Data to use:
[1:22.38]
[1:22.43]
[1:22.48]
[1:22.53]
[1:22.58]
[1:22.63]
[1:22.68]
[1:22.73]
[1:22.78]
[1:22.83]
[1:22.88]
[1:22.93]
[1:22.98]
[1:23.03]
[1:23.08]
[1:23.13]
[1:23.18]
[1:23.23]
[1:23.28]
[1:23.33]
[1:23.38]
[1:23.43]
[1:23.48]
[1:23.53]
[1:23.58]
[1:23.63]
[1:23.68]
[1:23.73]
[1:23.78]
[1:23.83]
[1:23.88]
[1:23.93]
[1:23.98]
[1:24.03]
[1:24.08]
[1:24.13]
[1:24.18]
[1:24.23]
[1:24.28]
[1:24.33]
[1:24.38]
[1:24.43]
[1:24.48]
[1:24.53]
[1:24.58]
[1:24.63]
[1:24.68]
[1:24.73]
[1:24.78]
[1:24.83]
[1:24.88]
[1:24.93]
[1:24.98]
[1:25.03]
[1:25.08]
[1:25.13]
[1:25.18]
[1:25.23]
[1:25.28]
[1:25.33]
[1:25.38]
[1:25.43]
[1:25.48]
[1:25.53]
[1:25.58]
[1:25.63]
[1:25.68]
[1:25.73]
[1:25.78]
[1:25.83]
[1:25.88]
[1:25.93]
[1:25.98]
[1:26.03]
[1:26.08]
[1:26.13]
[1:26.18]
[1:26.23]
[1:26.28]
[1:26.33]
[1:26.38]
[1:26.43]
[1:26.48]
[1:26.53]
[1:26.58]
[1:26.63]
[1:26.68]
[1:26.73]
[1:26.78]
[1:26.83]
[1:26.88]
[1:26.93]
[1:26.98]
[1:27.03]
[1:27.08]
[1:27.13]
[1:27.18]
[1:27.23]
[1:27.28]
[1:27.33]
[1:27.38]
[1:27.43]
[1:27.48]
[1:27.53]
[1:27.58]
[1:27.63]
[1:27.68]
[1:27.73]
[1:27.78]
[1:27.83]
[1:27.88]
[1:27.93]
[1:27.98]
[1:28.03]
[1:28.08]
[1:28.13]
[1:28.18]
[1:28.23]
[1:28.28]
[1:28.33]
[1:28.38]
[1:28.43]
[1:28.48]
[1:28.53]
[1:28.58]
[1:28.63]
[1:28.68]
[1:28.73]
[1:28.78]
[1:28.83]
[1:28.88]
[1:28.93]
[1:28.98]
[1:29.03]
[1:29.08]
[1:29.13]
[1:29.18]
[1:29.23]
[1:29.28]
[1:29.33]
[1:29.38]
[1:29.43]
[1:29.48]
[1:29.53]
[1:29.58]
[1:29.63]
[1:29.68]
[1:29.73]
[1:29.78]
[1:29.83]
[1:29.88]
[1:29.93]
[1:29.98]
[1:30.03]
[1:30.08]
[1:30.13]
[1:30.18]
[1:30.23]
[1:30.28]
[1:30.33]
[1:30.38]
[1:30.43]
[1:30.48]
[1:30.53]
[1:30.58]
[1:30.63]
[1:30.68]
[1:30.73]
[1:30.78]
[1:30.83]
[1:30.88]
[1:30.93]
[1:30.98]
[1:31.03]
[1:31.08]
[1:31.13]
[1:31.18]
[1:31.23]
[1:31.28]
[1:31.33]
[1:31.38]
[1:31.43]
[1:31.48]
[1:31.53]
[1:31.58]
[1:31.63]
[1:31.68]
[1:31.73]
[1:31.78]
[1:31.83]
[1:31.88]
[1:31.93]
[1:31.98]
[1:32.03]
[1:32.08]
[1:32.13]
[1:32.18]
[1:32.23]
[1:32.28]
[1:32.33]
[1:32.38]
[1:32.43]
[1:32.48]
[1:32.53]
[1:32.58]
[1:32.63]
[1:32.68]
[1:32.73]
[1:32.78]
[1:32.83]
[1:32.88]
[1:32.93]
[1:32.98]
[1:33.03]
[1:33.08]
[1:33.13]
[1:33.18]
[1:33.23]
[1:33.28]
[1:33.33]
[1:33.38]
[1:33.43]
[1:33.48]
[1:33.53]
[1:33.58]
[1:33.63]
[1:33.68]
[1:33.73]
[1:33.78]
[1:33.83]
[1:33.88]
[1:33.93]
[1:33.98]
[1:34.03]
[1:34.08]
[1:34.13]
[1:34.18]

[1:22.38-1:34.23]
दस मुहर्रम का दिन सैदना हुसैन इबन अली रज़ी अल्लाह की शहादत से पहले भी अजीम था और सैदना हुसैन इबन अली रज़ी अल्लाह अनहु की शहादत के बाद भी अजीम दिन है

Exercise goal: Go through the entries above and reproduce each one exactly.

Answer:
[1:22.38]
[1:22.43]
[1:22.48]
[1:22.53]
[1:22.58]
[1:22.63]
[1:22.68]
[1:22.73]
[1:22.78]
[1:22.83]
[1:22.88]
[1:22.93]
[1:22.98]
[1:23.03]
[1:23.08]
[1:23.13]
[1:23.18]
[1:23.23]
[1:23.28]
[1:23.33]
[1:23.38]
[1:23.43]
[1:23.48]
[1:23.53]
[1:23.58]
[1:23.63]
[1:23.68]
[1:23.73]
[1:23.78]
[1:23.83]
[1:23.88]
[1:23.93]
[1:23.98]
[1:24.03]
[1:24.08]
[1:24.13]
[1:24.18]
[1:24.23]
[1:24.28]
[1:24.33]
[1:24.38]
[1:24.43]
[1:24.48]
[1:24.53]
[1:24.58]
[1:24.63]
[1:24.68]
[1:24.73]
[1:24.78]
[1:24.83]
[1:24.88]
[1:24.93]
[1:24.98]
[1:25.03]
[1:25.08]
[1:25.13]
[1:25.18]
[1:25.23]
[1:25.28]
[1:25.33]
[1:25.38]
[1:25.43]
[1:25.48]
[1:25.53]
[1:25.58]
[1:25.63]
[1:25.68]
[1:25.73]
[1:25.78]
[1:25.83]
[1:25.88]
[1:25.93]
[1:25.98]
[1:26.03]
[1:26.08]
[1:26.13]
[1:26.18]
[1:26.23]
[1:26.28]
[1:26.33]
[1:26.38]
[1:26.43]
[1:26.48]
[1:26.53]
[1:26.58]
[1:26.63]
[1:26.68]
[1:26.73]
[1:26.78]
[1:26.83]
[1:26.88]
[1:26.93]
[1:26.98]
[1:27.03]
[1:27.08]
[1:27.13]
[1:27.18]
[1:27.23]
[1:27.28]
[1:27.33]
[1:27.38]
[1:27.43]
[1:27.48]
[1:27.53]
[1:27.58]
[1:27.63]
[1:27.68]
[1:27.73]
[1:27.78]
[1:27.83]
[1:27.88]
[1:27.93]
[1:27.98]
[1:28.03]
[1:28.08]
[1:28.13]
[1:28.18]
[1:28.23]
[1:28.28]
[1:28.33]
[1:28.38]
[1:28.43]
[1:28.48]
[1:28.53]
[1:28.58]
[1:28.63]
[1:28.68]
[1:28.73]
[1:28.78]
[1:28.83]
[1:28.88]
[1:28.93]
[1:28.98]
[1:29.03]
[1:29.08]
[1:29.13]
[1:29.18]
[1:29.23]
[1:29.28]
[1:29.33]
[1:29.38]
[1:29.43]
[1:29.48]
[1:29.53]
[1:29.58]
[1:29.63]
[1:29.68]
[1:29.73]
[1:29.78]
[1:29.83]
[1:29.88]
[1:29.93]
[1:29.98]
[1:30.03]
[1:30.08]
[1:30.13]
[1:30.18]
[1:30.23]
[1:30.28]
[1:30.33]
[1:30.38]
[1:30.43]
[1:30.48]
[1:30.53]
[1:30.58]
[1:30.63]
[1:30.68]
[1:30.73]
[1:30.78]
[1:30.83]
[1:30.88]
[1:30.93]
[1:30.98]
[1:31.03]
[1:31.08]
[1:31.13]
[1:31.18]
[1:31.23]
[1:31.28]
[1:31.33]
[1:31.38]
[1:31.43]
[1:31.48]
[1:31.53]
[1:31.58]
[1:31.63]
[1:31.68]
[1:31.73]
[1:31.78]
[1:31.83]
[1:31.88]
[1:31.93]
[1:31.98]
[1:32.03]
[1:32.08]
[1:32.13]
[1:32.18]
[1:32.23]
[1:32.28]
[1:32.33]
[1:32.38]
[1:32.43]
[1:32.48]
[1:32.53]
[1:32.58]
[1:32.63]
[1:32.68]
[1:32.73]
[1:32.78]
[1:32.83]
[1:32.88]
[1:32.93]
[1:32.98]
[1:33.03]
[1:33.08]
[1:33.13]
[1:33.18]
[1:33.23]
[1:33.28]
[1:33.33]
[1:33.38]
[1:33.43]
[1:33.48]
[1:33.53]
[1:33.58]
[1:33.63]
[1:33.68]
[1:33.73]
[1:33.78]
[1:33.83]
[1:33.88]
[1:33.93]
[1:33.98]
[1:34.03]
[1:34.08]
[1:34.13]
[1:34.18]

[1:22.38-1:34.23]
दस मुहर्रम का दिन सैदना हुसैन इबन अली रज़ी अल्लाह की शहादत से पहले भी अजीम था और सैदना हुसैन इबन अली रज़ी अल्लाह अनहु की शहादत के बाद भी अजीम दिन है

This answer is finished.